CrowdsUnite
- Website type: Crowdfunding Review Site
- Headquarters: New York City, New York State, U.S.
- Founder: Alex Feldman
- Website: crowdsunite.com
- Launched: 2012
- Current status: Active

= CrowdsUnite =

CrowdsUnite is a website intended to serve as a review site for online funding platforms. It provides user reviews of crowdfunding sites which can be helpful for business owners who find it difficult to select from the many options. The site was created to adapt to the growing popularity of crowdfunding, which has captured the attention of cable TV producers and prominent figures. CEO Alex Feldman stated that he is "trying to become a Yelp for the crowdfunding industry, a resource that anybody can use."

== History ==
CrowdsUnite was launched in 2012 after the U.S. JOBS Act was passed. The founder, Alex Feldman, is a graduate of New York University (NYU) with an MBA in Finance, Entrepreneurship and a BS in computer science and mathematics.

== Crowdfunding ==
CrowdsUnite has reviewed a comprehensive list of platforms, including Kickstarter, Indiegogo, and RocketHub. It has been called an "Amazon for crowdfunding platforms".
CrowdsUnite recently released an infographic, showing the top ten crowdfunding platforms based on its reviews. Some of the reviewed crowd funding sites had only 10 reviews while others had more, which may have affected the data.

== Business model ==
Feldman claims that CrowdsUnite exists to offer transparency to the platforms.
He also stated that the website itself is designed to be simple, direct, and clean so that anyone can use it.
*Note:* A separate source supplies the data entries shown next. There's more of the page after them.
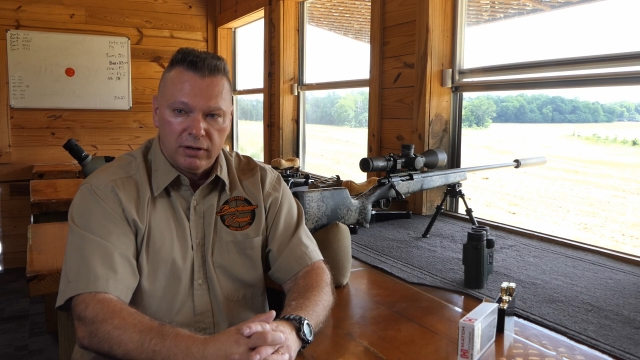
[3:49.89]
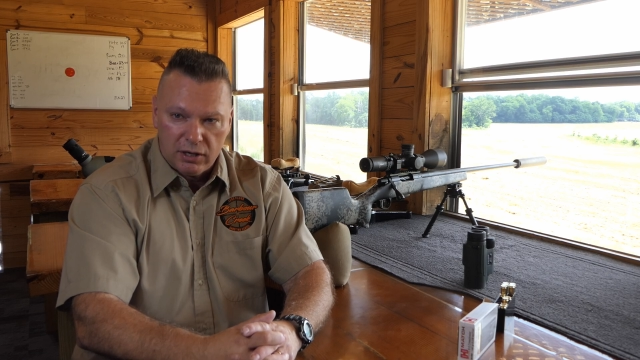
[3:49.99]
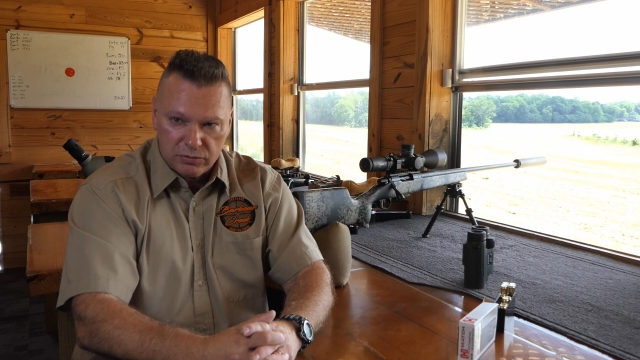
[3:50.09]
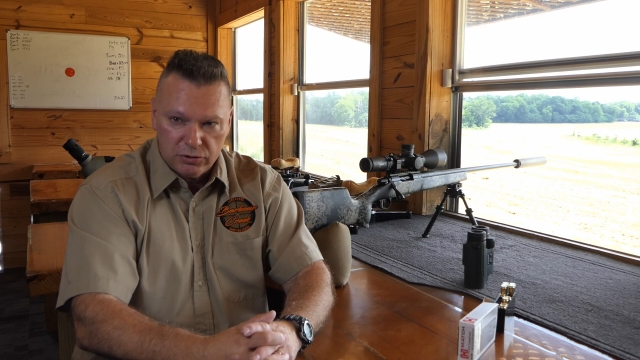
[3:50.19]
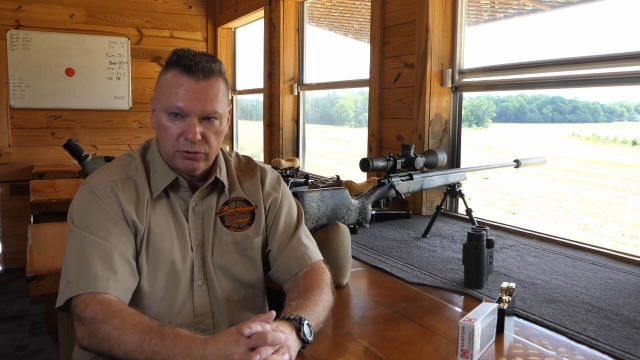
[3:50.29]

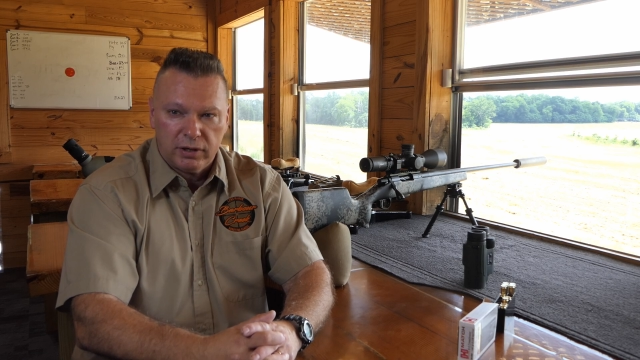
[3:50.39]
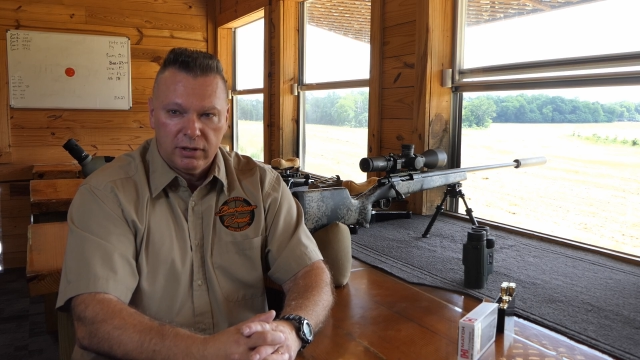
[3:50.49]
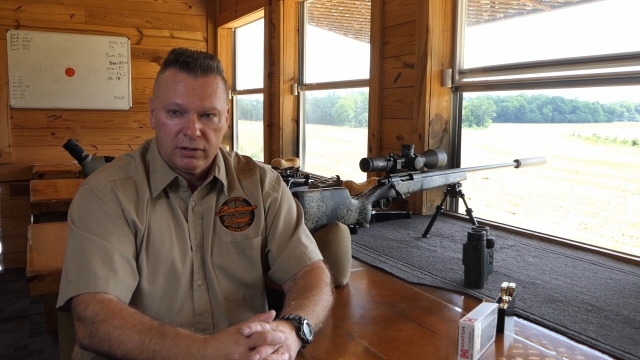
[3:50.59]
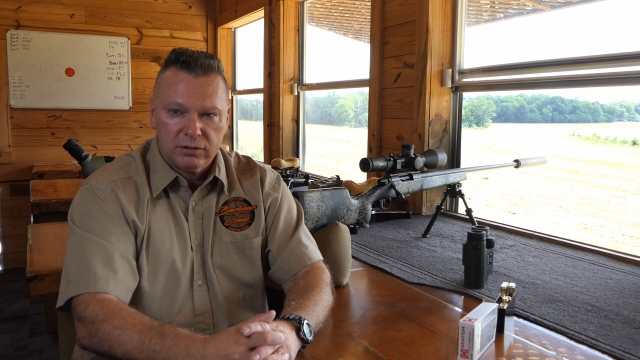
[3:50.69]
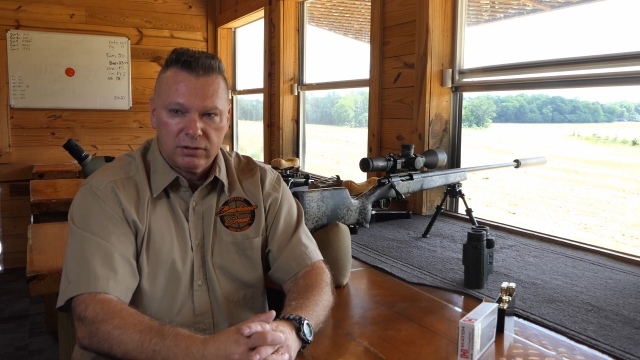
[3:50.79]
Thanks for
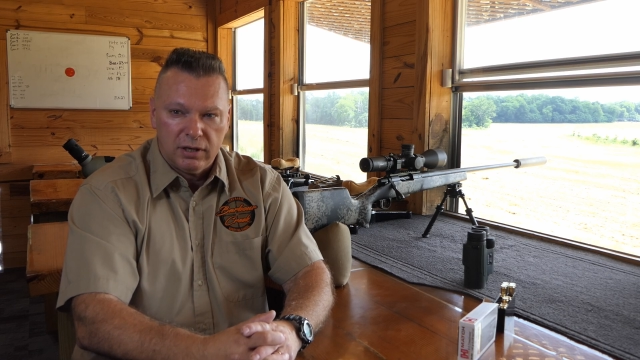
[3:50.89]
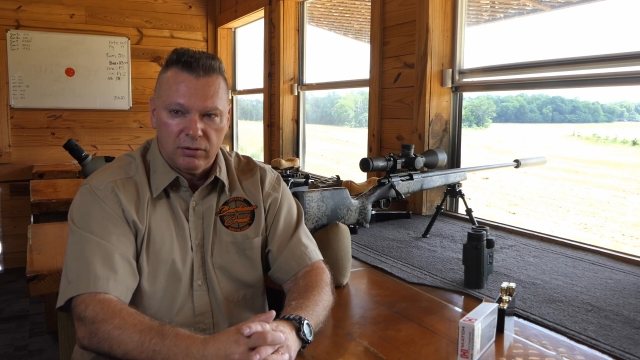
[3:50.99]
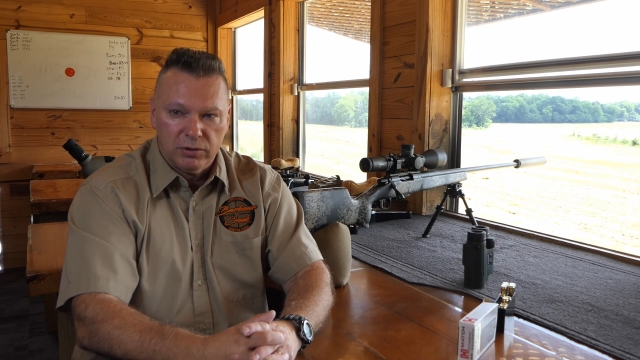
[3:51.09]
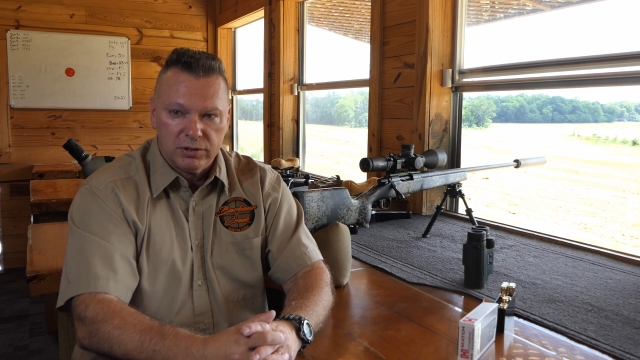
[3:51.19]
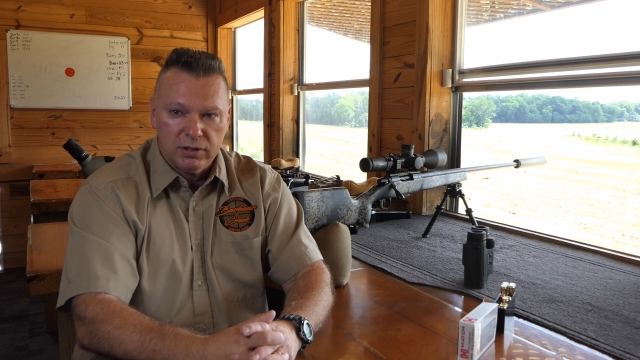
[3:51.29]
joining us
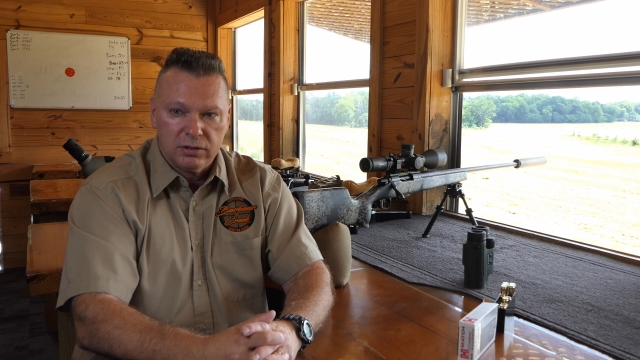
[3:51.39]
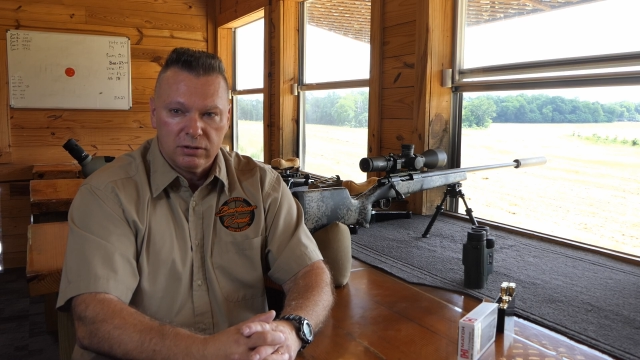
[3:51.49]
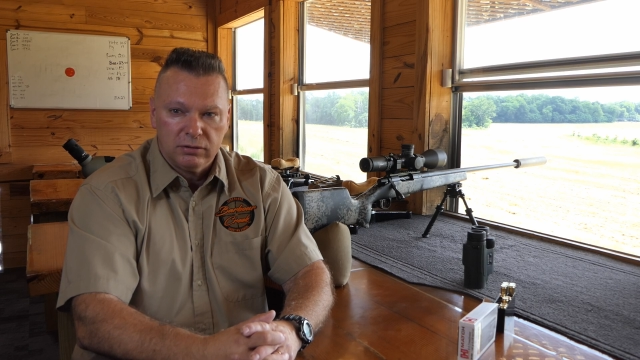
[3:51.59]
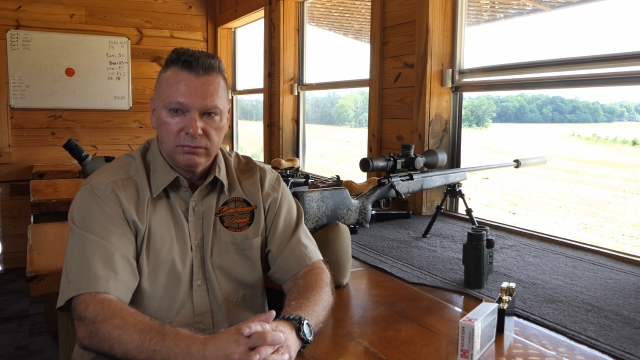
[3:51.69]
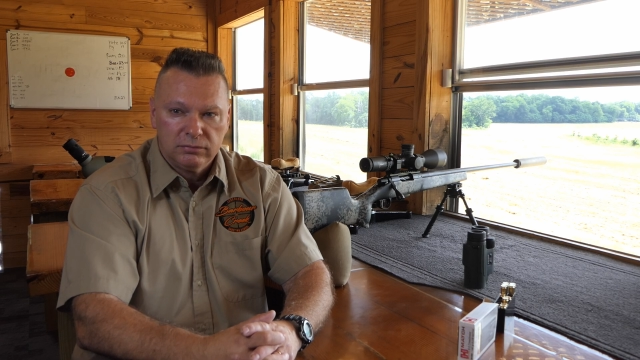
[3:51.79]
and we'll see you
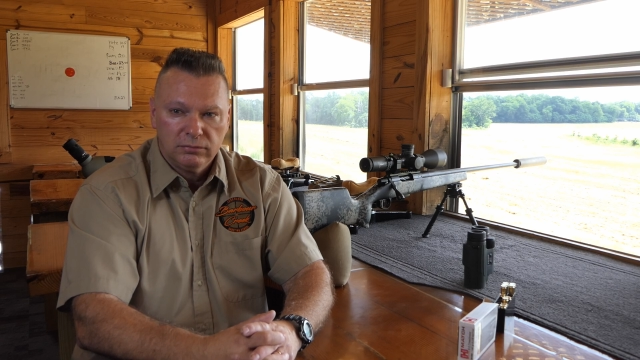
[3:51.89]
soon.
There is a listing of crowdfunding consultants and companies including accountants, attorneys, videographers, marketers, and fulfillment centers.

== Reception ==
Created in the wake of the financial crisis, CrowdsUnite has enjoyed a positive response and interest from industry leaders and support from New York's Soho Loft, an organization that host events pertaining to business and finance.